> What you are asked to do
Send back the data below exactly. Drop every picture.

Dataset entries

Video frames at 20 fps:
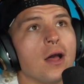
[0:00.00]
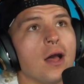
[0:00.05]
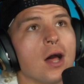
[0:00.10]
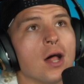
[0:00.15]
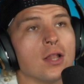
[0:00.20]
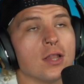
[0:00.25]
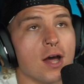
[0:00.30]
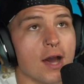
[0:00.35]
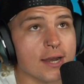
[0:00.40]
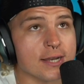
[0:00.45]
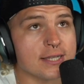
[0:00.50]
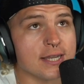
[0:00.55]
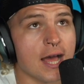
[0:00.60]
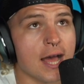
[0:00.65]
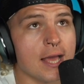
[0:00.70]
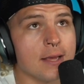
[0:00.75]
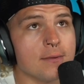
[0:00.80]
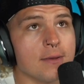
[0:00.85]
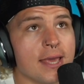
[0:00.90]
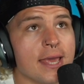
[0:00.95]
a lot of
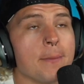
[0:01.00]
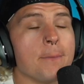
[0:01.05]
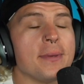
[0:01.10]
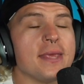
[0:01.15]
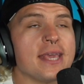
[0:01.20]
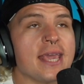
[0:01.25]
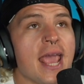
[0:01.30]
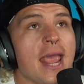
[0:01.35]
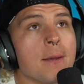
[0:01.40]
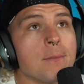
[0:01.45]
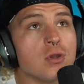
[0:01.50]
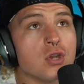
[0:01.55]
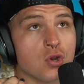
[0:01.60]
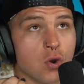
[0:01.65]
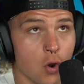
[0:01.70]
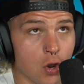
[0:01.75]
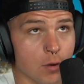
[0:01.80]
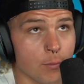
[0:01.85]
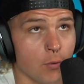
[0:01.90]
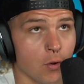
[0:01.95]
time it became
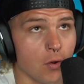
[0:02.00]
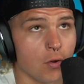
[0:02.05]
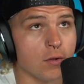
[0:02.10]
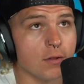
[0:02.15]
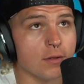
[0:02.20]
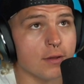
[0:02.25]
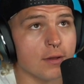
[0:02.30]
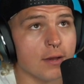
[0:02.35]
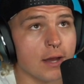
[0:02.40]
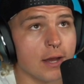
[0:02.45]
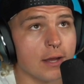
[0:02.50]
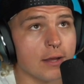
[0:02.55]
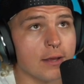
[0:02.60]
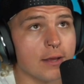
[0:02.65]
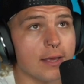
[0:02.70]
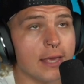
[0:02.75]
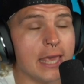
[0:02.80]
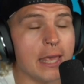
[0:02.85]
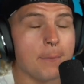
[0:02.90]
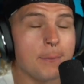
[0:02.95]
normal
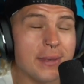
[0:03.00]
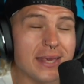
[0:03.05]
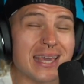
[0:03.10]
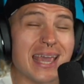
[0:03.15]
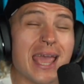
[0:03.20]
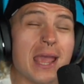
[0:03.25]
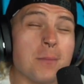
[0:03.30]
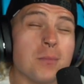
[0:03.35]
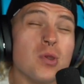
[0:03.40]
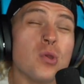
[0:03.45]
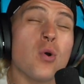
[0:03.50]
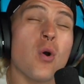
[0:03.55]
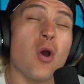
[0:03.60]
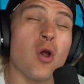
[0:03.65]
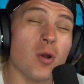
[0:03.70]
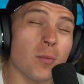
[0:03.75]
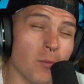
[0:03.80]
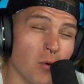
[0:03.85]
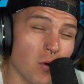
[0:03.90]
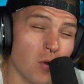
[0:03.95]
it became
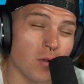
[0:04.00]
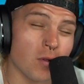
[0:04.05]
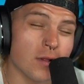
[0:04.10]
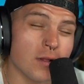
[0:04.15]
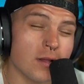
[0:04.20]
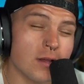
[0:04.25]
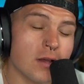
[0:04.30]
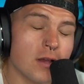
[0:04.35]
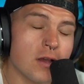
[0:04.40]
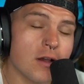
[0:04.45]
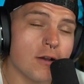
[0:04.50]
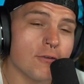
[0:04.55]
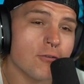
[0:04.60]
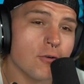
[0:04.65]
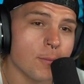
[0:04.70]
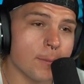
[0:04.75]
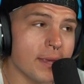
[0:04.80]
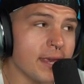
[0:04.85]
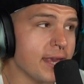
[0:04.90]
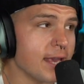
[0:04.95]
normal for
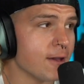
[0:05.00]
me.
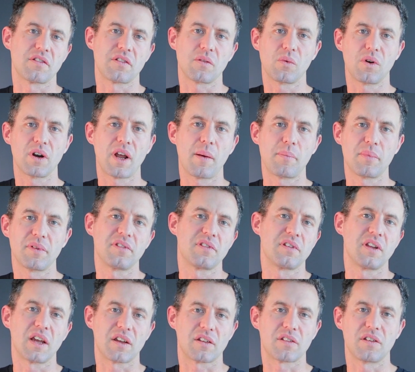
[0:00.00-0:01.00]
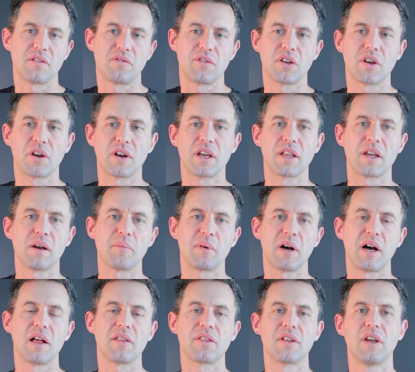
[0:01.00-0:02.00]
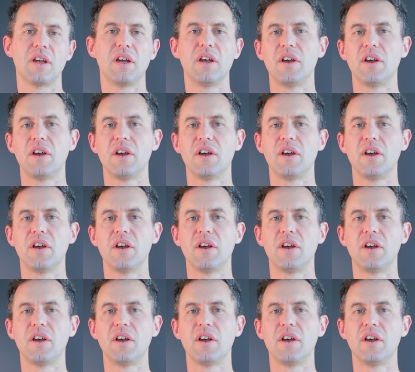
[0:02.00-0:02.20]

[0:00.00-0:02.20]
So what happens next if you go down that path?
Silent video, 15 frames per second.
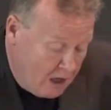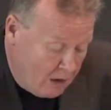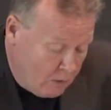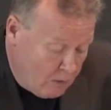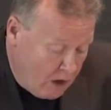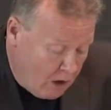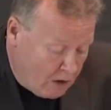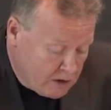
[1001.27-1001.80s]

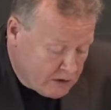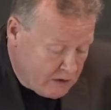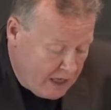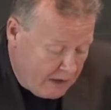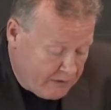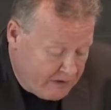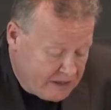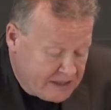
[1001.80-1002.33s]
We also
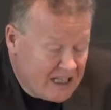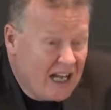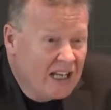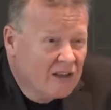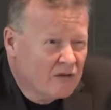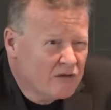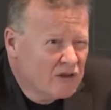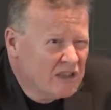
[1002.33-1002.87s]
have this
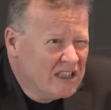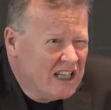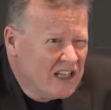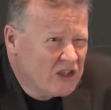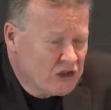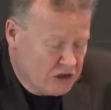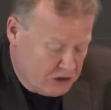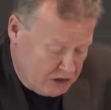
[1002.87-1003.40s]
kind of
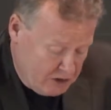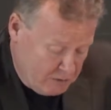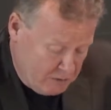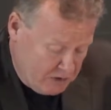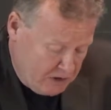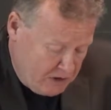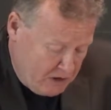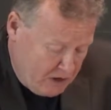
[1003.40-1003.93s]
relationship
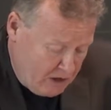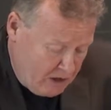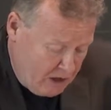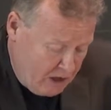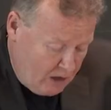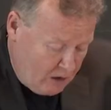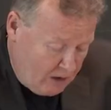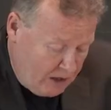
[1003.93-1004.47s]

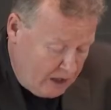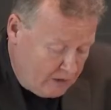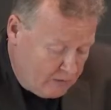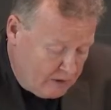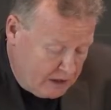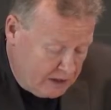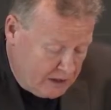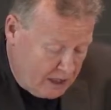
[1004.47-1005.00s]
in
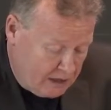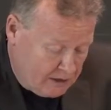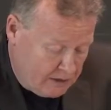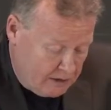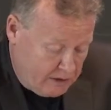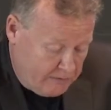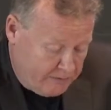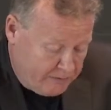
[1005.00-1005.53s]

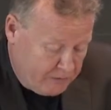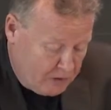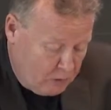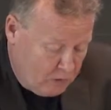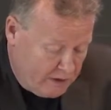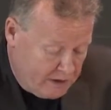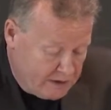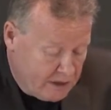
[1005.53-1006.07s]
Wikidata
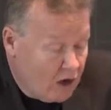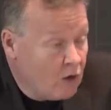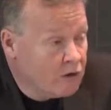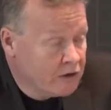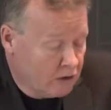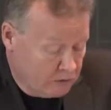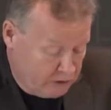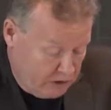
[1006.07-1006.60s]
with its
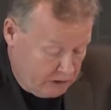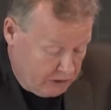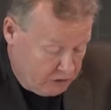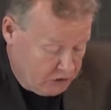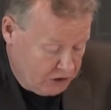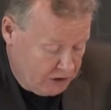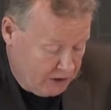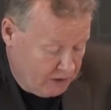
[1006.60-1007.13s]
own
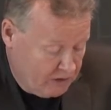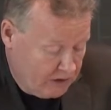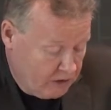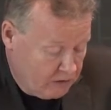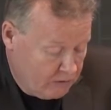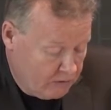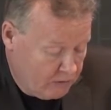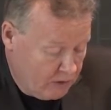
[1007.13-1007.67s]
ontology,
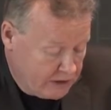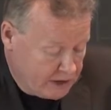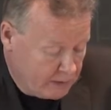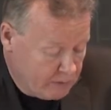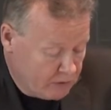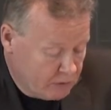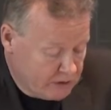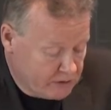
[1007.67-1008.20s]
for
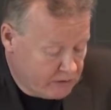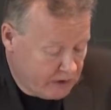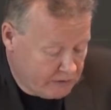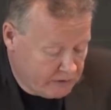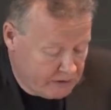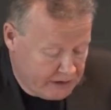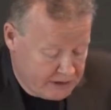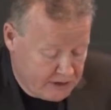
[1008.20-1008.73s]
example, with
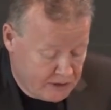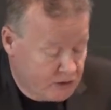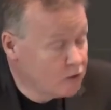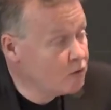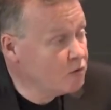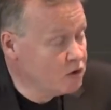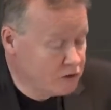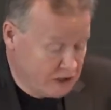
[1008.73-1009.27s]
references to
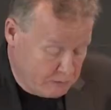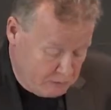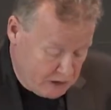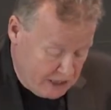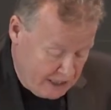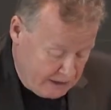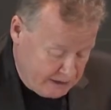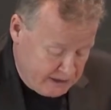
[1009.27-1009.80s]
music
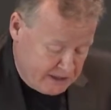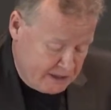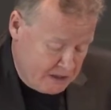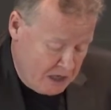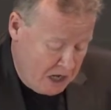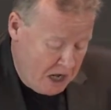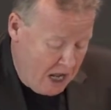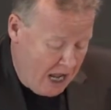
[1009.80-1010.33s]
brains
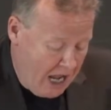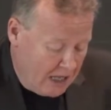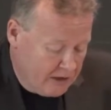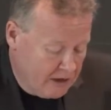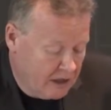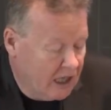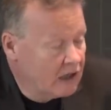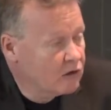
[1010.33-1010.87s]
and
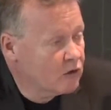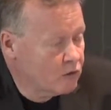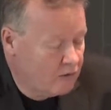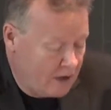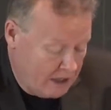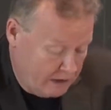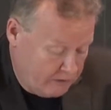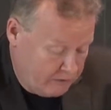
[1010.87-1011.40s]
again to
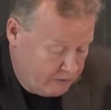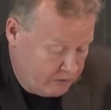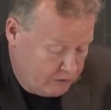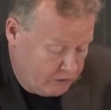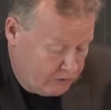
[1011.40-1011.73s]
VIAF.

> Solution to the exercise
Video frames at 20 fps:
[0:00.00]
[0:00.05]
[0:00.10]
[0:00.15]
[0:00.20]
[0:00.25]
[0:00.30]
[0:00.35]
[0:00.40]
[0:00.45]
[0:00.50]
[0:00.55]
[0:00.60]
[0:00.65]
[0:00.70]
[0:00.75]
[0:00.80]
[0:00.85]
[0:00.90]
[0:00.95]
a lot of
[0:01.00]
[0:01.05]
[0:01.10]
[0:01.15]
[0:01.20]
[0:01.25]
[0:01.30]
[0:01.35]
[0:01.40]
[0:01.45]
[0:01.50]
[0:01.55]
[0:01.60]
[0:01.65]
[0:01.70]
[0:01.75]
[0:01.80]
[0:01.85]
[0:01.90]
[0:01.95]
time it became
[0:02.00]
[0:02.05]
[0:02.10]
[0:02.15]
[0:02.20]
[0:02.25]
[0:02.30]
[0:02.35]
[0:02.40]
[0:02.45]
[0:02.50]
[0:02.55]
[0:02.60]
[0:02.65]
[0:02.70]
[0:02.75]
[0:02.80]
[0:02.85]
[0:02.90]
[0:02.95]
normal
[0:03.00]
[0:03.05]
[0:03.10]
[0:03.15]
[0:03.20]
[0:03.25]
[0:03.30]
[0:03.35]
[0:03.40]
[0:03.45]
[0:03.50]
[0:03.55]
[0:03.60]
[0:03.65]
[0:03.70]
[0:03.75]
[0:03.80]
[0:03.85]
[0:03.90]
[0:03.95]
it became
[0:04.00]
[0:04.05]
[0:04.10]
[0:04.15]
[0:04.20]
[0:04.25]
[0:04.30]
[0:04.35]
[0:04.40]
[0:04.45]
[0:04.50]
[0:04.55]
[0:04.60]
[0:04.65]
[0:04.70]
[0:04.75]
[0:04.80]
[0:04.85]
[0:04.90]
[0:04.95]
normal for
[0:05.00]
me.
[0:00.00-0:01.00]
[0:01.00-0:02.00]
[0:02.00-0:02.20]

[0:00.00-0:02.20]
So what happens next if you go down that path?
Silent video, 15 frames per second.
[1001.27-1001.80s]

[1001.80-1002.33s]
We also
[1002.33-1002.87s]
have this
[1002.87-1003.40s]
kind of
[1003.40-1003.93s]
relationship
[1003.93-1004.47s]

[1004.47-1005.00s]
in
[1005.00-1005.53s]

[1005.53-1006.07s]
Wikidata
[1006.07-1006.60s]
with its
[1006.60-1007.13s]
own
[1007.13-1007.67s]
ontology,
[1007.67-1008.20s]
for
[1008.20-1008.73s]
example, with
[1008.73-1009.27s]
references to
[1009.27-1009.80s]
music
[1009.80-1010.33s]
brains
[1010.33-1010.87s]
and
[1010.87-1011.40s]
again to
[1011.40-1011.73s]
VIAF.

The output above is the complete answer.